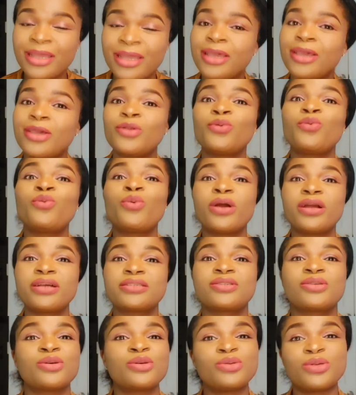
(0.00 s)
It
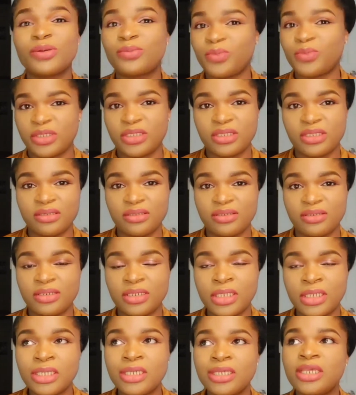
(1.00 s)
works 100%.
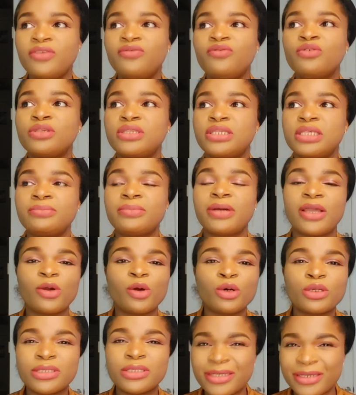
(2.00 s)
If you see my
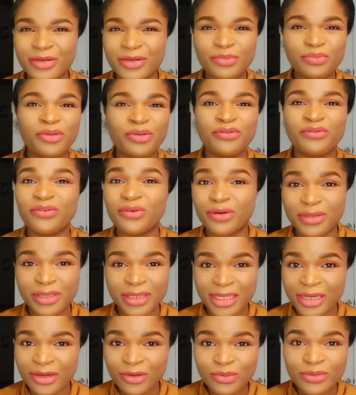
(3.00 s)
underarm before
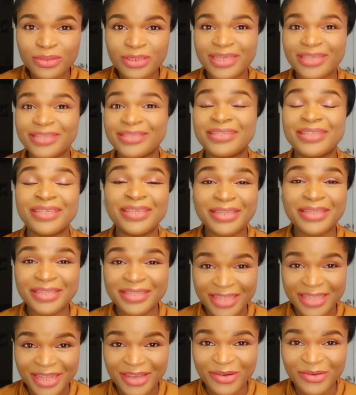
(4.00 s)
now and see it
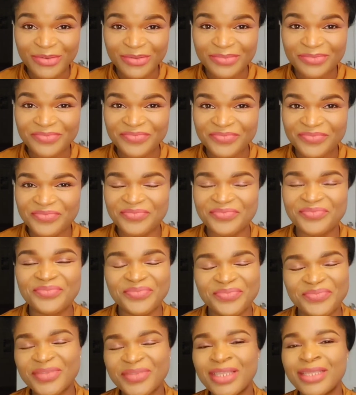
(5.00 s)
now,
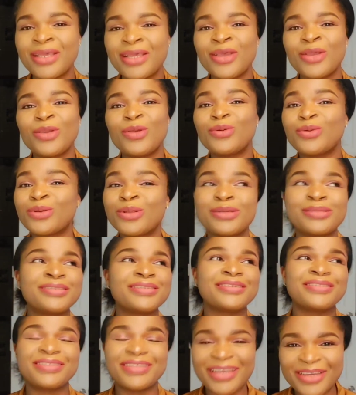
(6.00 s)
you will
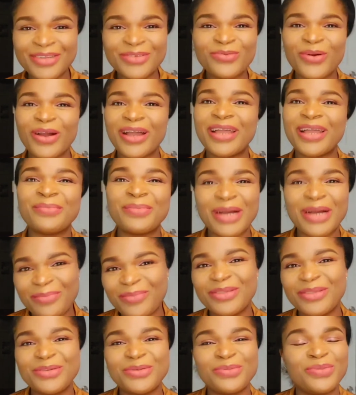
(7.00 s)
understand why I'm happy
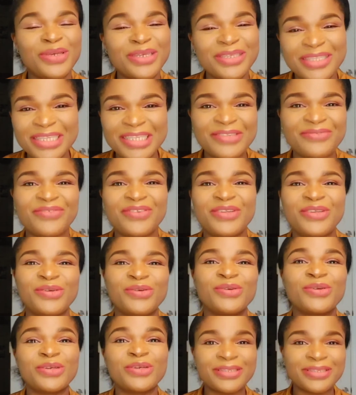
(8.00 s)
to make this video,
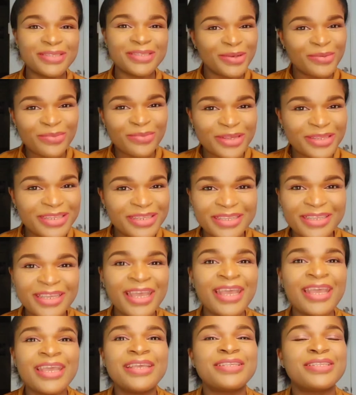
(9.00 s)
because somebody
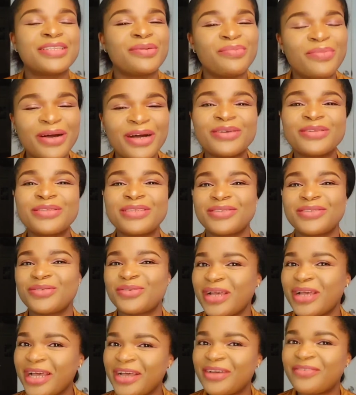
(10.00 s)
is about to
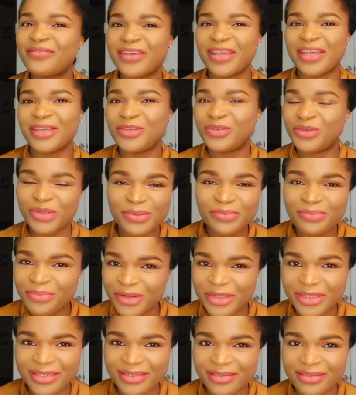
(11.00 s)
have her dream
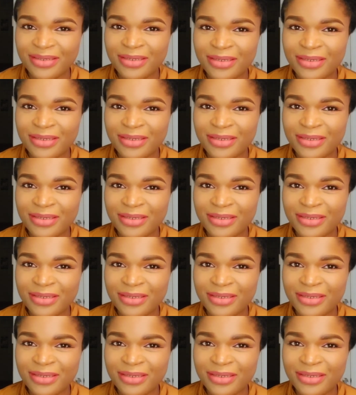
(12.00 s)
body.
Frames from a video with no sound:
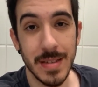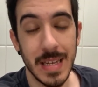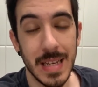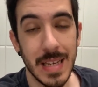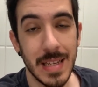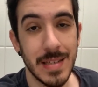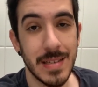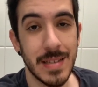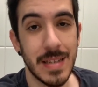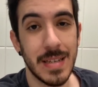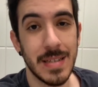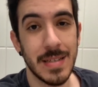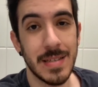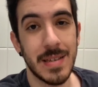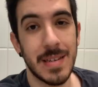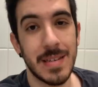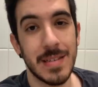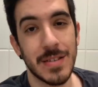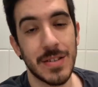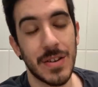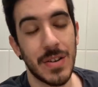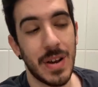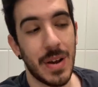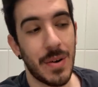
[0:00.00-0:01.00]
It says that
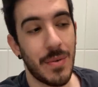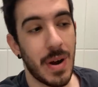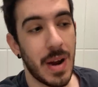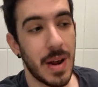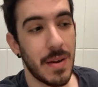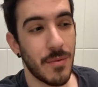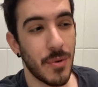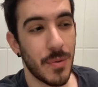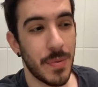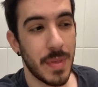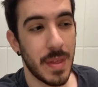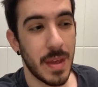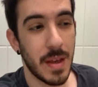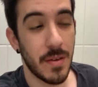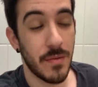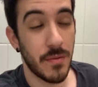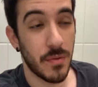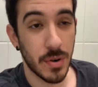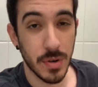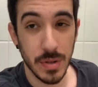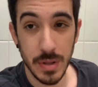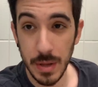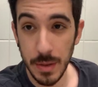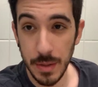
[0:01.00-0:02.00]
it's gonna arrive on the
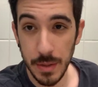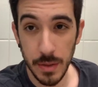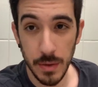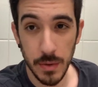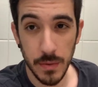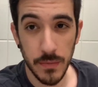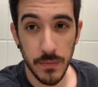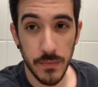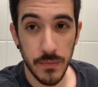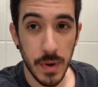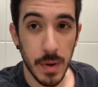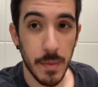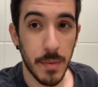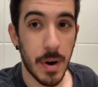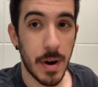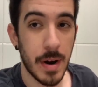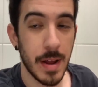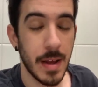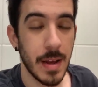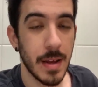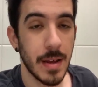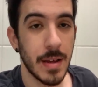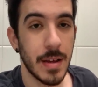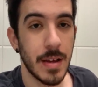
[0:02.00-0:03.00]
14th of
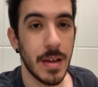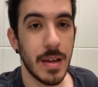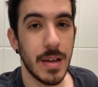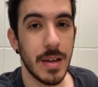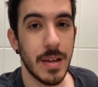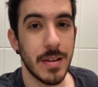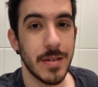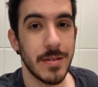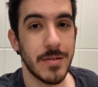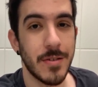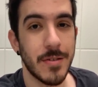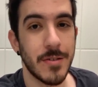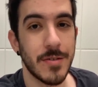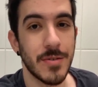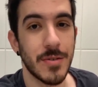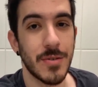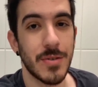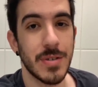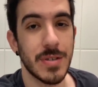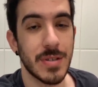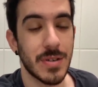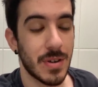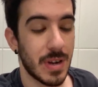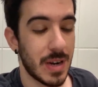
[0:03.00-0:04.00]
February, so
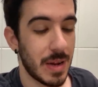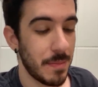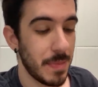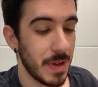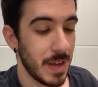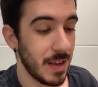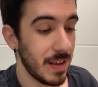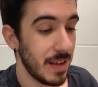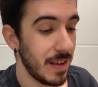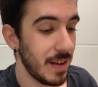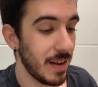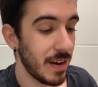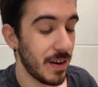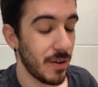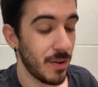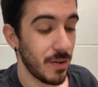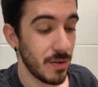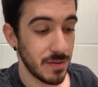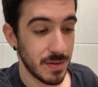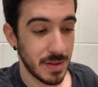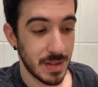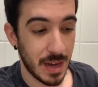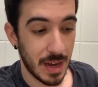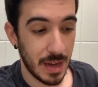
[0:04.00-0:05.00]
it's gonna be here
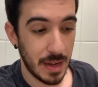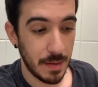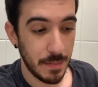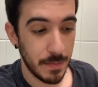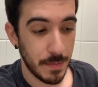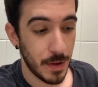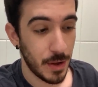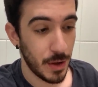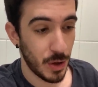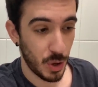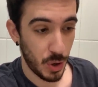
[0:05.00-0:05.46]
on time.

━━━━━━━━━━━━━━━━━━━━

**Exercise directions**
In the answer, include exactly the lines from the one containing "[0:00.00-0:01.00]" through the end of the records above and no pictures at all.

**Response area**
[0:00.00-0:01.00]
It says that
[0:01.00-0:02.00]
it's gonna arrive on the
[0:02.00-0:03.00]
14th of
[0:03.00-0:04.00]
February, so
[0:04.00-0:05.00]
it's gonna be here
[0:05.00-0:05.46]
on time.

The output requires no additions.